■ **Work instruction**: With any pictures left out, restate word for word the lines in the listing below from the one holding "[00:00:00.00 to 00:00:00.90]" through the last.

Content starts

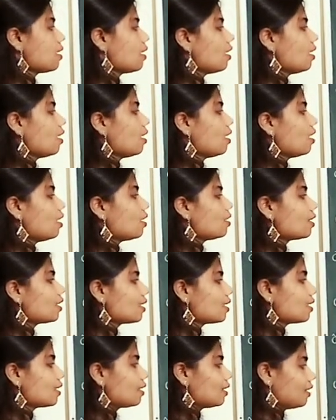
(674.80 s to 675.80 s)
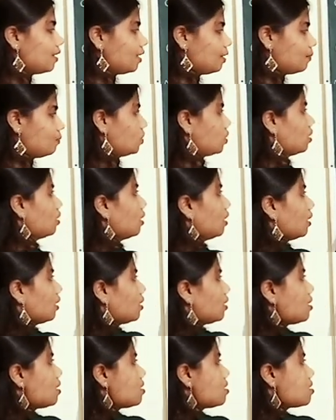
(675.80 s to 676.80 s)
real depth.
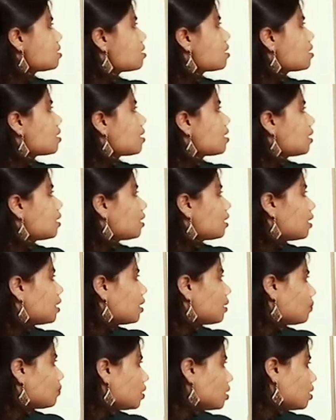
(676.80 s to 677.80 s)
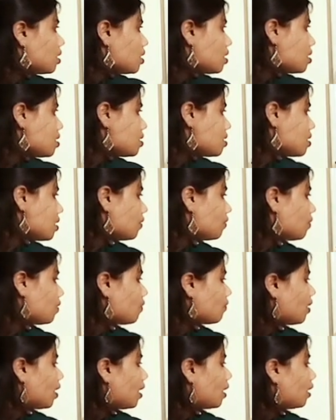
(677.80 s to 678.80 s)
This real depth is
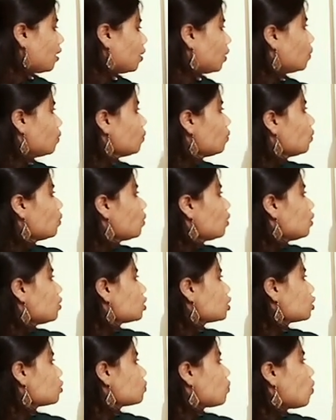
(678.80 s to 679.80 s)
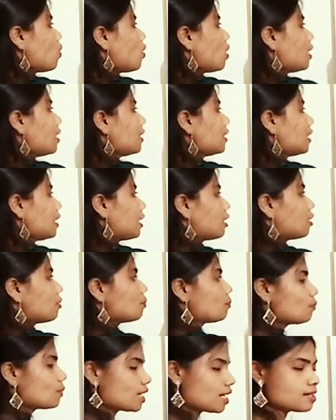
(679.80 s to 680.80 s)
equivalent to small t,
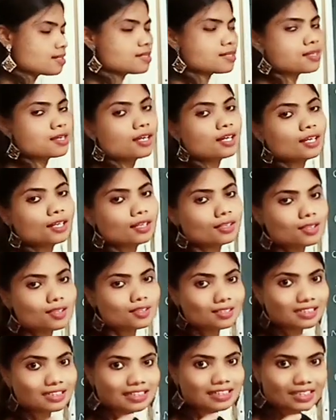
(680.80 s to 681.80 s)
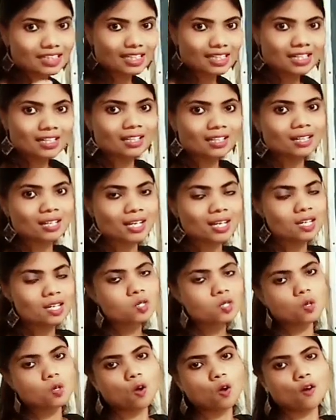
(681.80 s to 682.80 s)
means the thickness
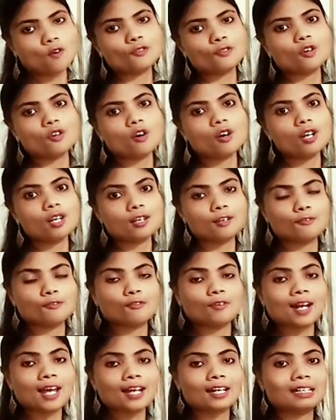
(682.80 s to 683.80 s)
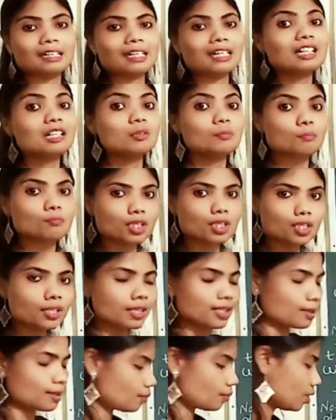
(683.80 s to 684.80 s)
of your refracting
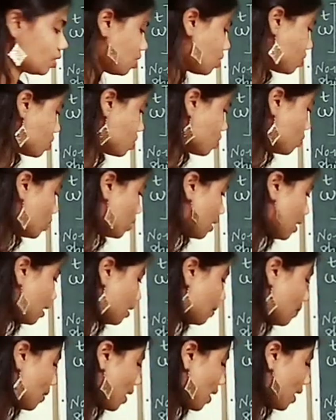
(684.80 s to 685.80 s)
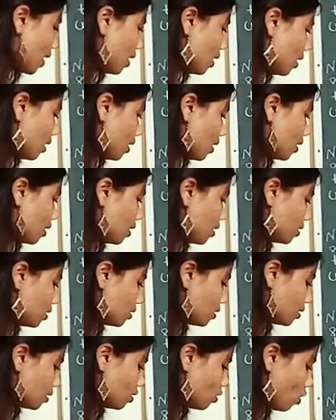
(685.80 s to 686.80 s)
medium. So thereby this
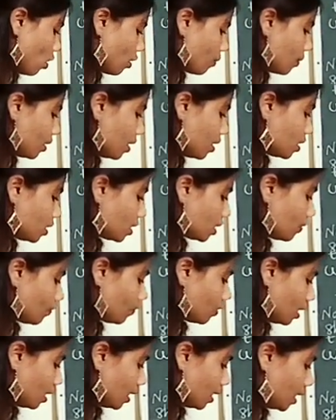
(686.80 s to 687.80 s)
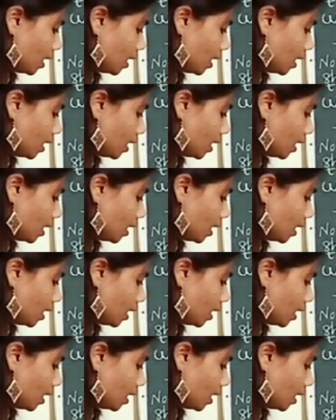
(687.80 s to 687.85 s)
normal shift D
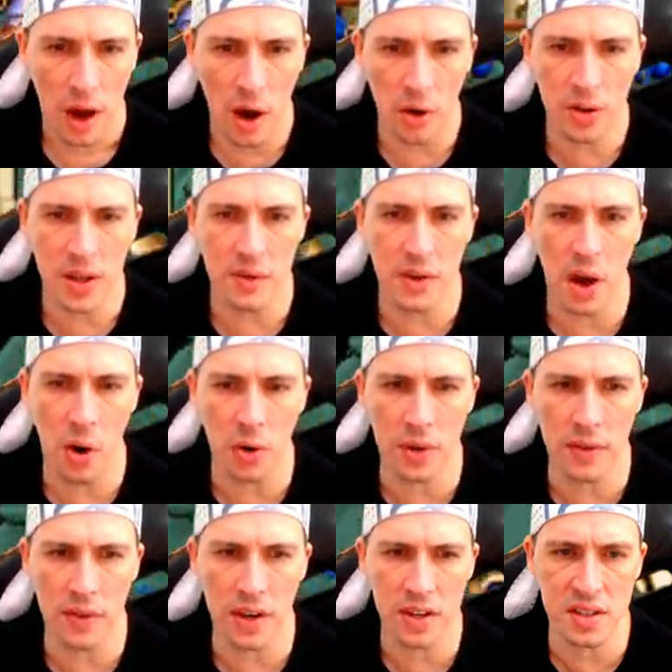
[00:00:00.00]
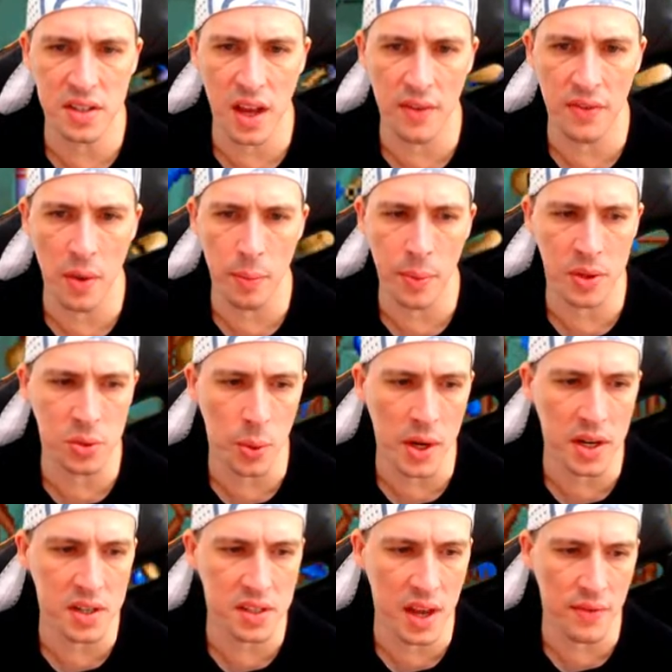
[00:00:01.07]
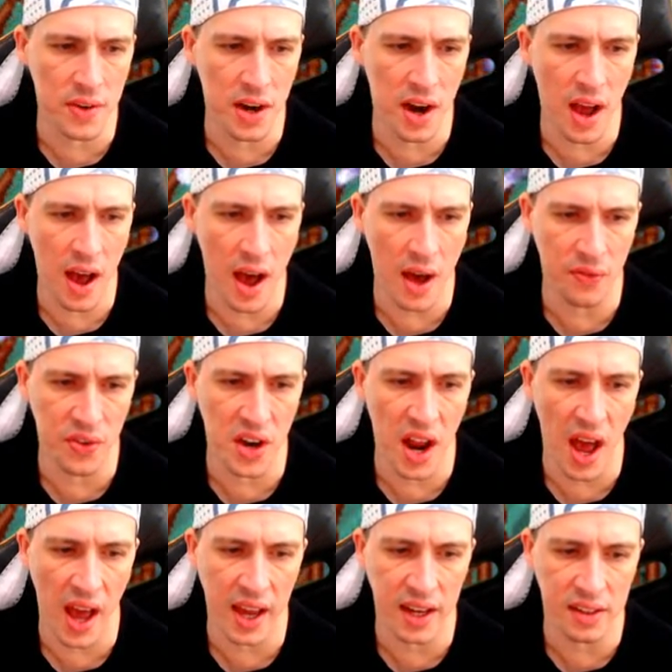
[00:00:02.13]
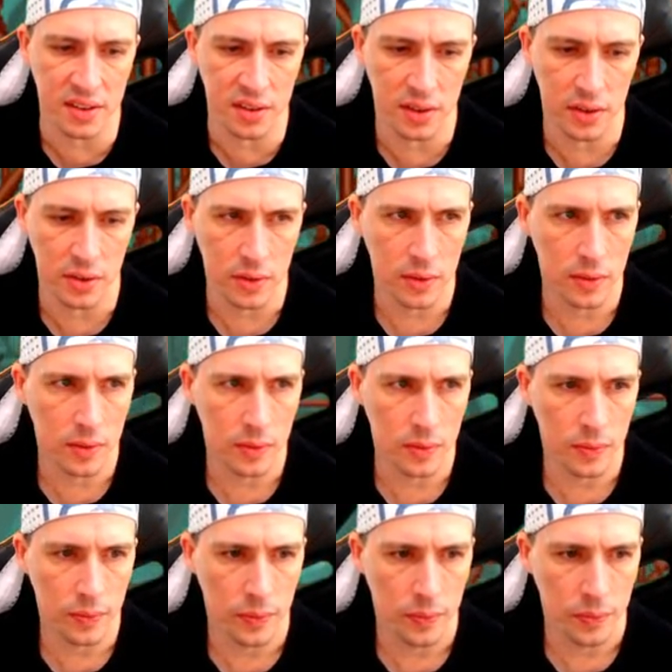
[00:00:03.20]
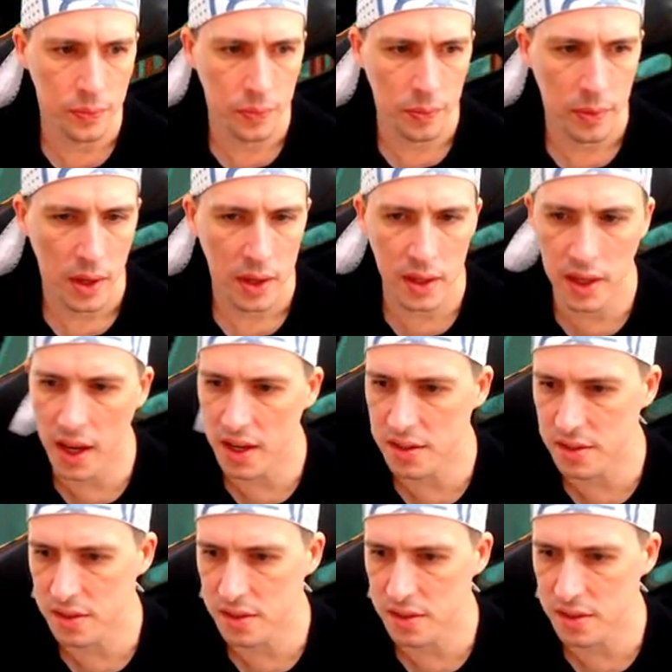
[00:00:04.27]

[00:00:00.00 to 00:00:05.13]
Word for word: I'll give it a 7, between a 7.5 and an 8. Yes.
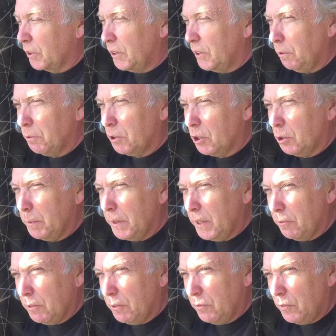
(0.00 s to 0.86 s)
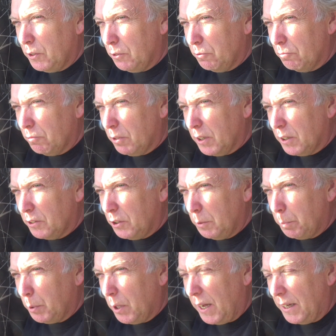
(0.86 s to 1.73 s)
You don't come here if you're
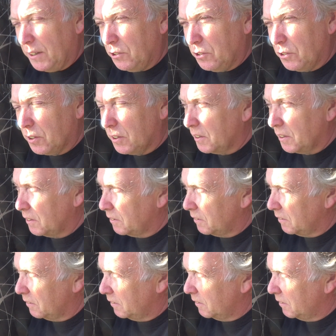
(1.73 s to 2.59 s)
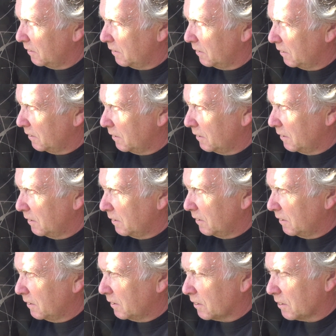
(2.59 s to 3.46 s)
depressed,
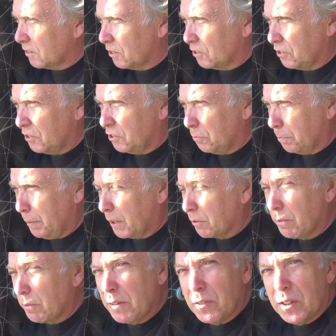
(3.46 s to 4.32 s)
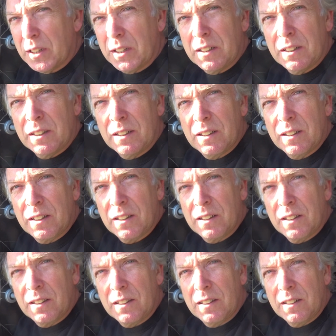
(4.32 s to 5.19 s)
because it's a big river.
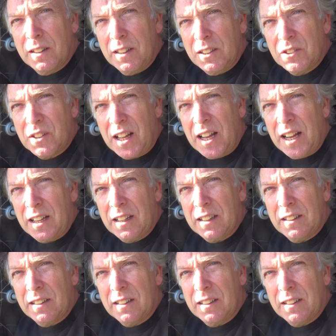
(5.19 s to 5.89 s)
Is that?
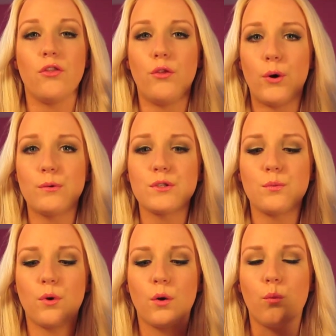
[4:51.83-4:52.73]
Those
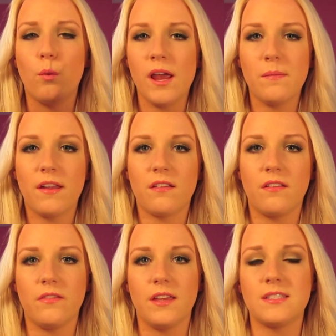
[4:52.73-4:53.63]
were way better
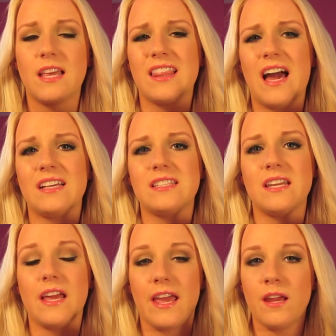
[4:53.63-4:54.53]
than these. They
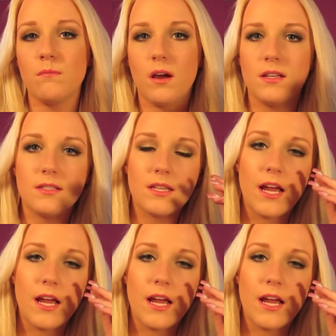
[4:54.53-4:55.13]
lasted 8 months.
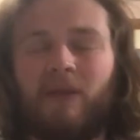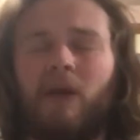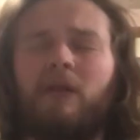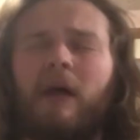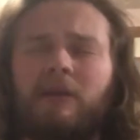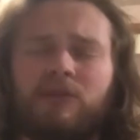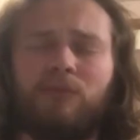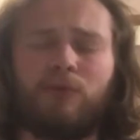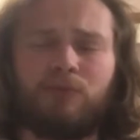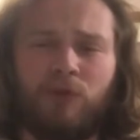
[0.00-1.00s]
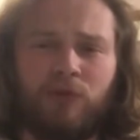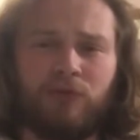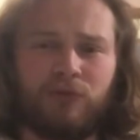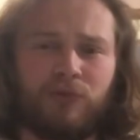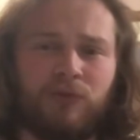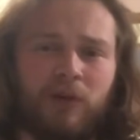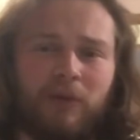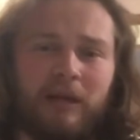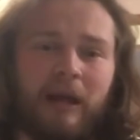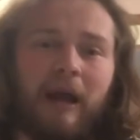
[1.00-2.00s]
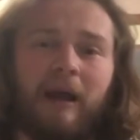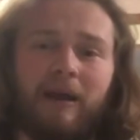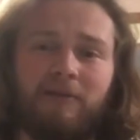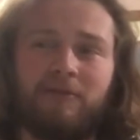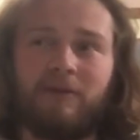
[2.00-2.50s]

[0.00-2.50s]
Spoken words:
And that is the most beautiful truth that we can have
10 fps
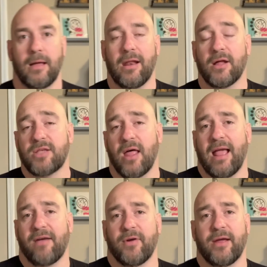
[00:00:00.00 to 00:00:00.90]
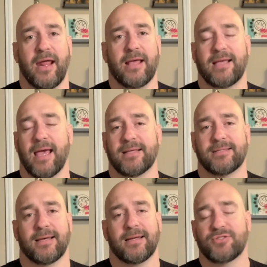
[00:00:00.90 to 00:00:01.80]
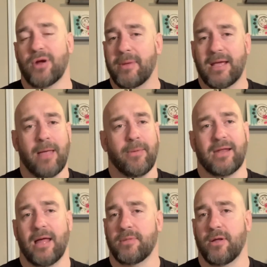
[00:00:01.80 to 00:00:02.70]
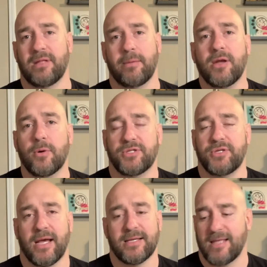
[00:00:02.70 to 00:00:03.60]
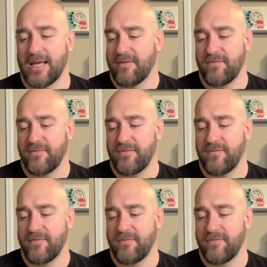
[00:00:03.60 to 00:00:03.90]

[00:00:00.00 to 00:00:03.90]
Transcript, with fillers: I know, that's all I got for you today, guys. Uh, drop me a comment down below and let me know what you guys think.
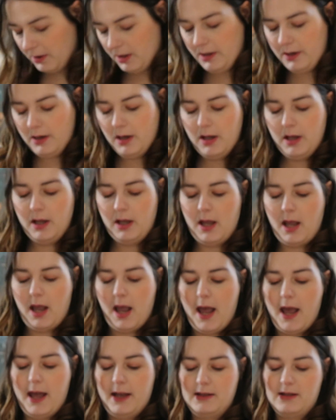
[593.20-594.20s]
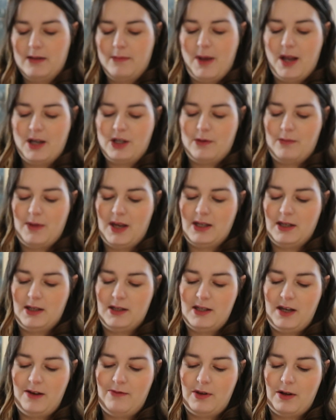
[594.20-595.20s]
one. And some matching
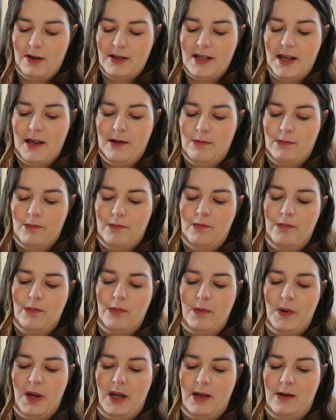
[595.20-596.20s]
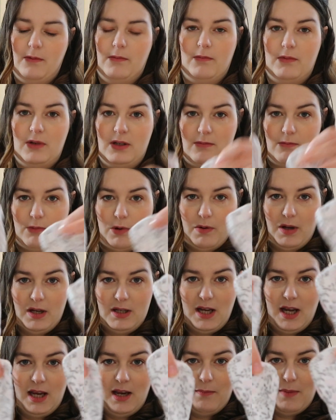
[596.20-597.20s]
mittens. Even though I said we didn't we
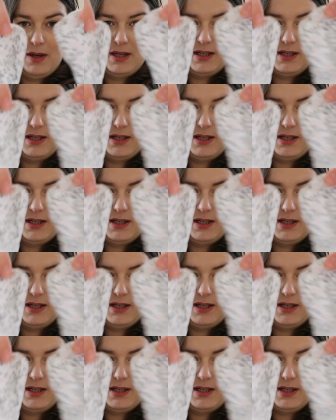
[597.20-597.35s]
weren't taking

Content ends

■ **Written response**:
[00:00:00.00 to 00:00:00.90]
[00:00:00.90 to 00:00:01.80]
[00:00:01.80 to 00:00:02.70]
[00:00:02.70 to 00:00:03.60]
[00:00:03.60 to 00:00:03.90]

[00:00:00.00 to 00:00:03.90]
Transcript, with fillers: I know, that's all I got for you today, guys. Uh, drop me a comment down below and let me know what you guys think.
[593.20-594.20s]
[594.20-595.20s]
one. And some matching
[595.20-596.20s]
[596.20-597.20s]
mittens. Even though I said we didn't we
[597.20-597.35s]
weren't taking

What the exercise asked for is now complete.